As far as performances in part one, it’s Rebecca Ferguson an anchoring presence in her versatility, who steals the show.
It’s important to signify that this is Part One, so audiences can manage expectations rather than exiting cinemas in frustration like they did back in 2001 with “The Fellowship of the Ring.” With major scenes shot with IMAX cameras, the few extra miles and dollars to see it as the filmmakers intended, makes the experience more substantial. Epic is a cliché for these types of world building films, and even that over used world doesn’t describe the vast scale Villeneuve and his team have conceived. Like with his previous work, Villeneuve takes his time, yet the two hour and a half running time speeds by. The script is careful at easing the audience into this world of names, races, planets and kingdoms, always making keeping the narrative focused and clear.
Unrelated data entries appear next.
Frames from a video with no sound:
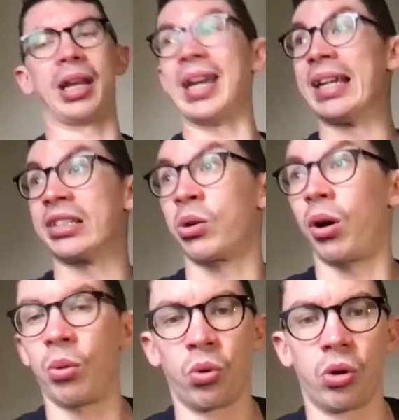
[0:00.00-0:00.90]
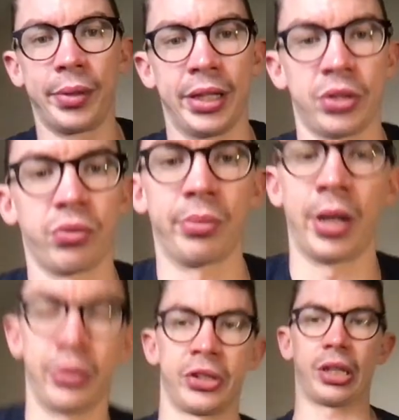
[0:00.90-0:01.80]
It is quite warm in this room
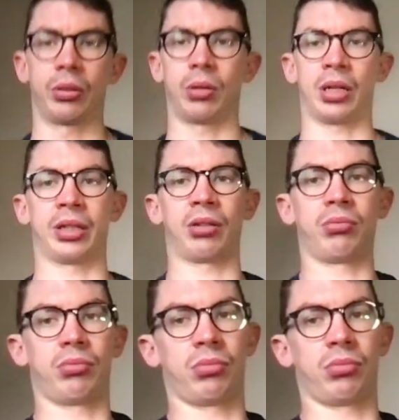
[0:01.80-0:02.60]
though, so I don't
Hans Zimmer’s score is another instant classic to add to his repertoire of iconic creations that will forever allow us to visually recall what we have seen just by hearing that gut vibrating melody. Scenes of Oscar nominee Timothee Chalamet trudging through the desert with sand swept hair and flowing garments, on his way to a destiny he doesn’t yet understand, feels like the “Call Me By Your Name” star has arrived at inevitable global stardom. Villeneuve has explained that the iconic scene referred to by fans as “the box scene” was the moment he knew he had cast the right actor for Paul. However, as far as performances in part one, it’s Rebecca Ferguson (“Mission: Impossible Fallout”, “The Greatest Showman”) an anchoring presence in her versatility, who steals the show. A beardless Jason Momoa (“Aquaman)” and the ever steadfast Isaac are also duly impressive.
Even in all its glory, Dune is an appetizer, a warm up to what will likely define both the director and his star.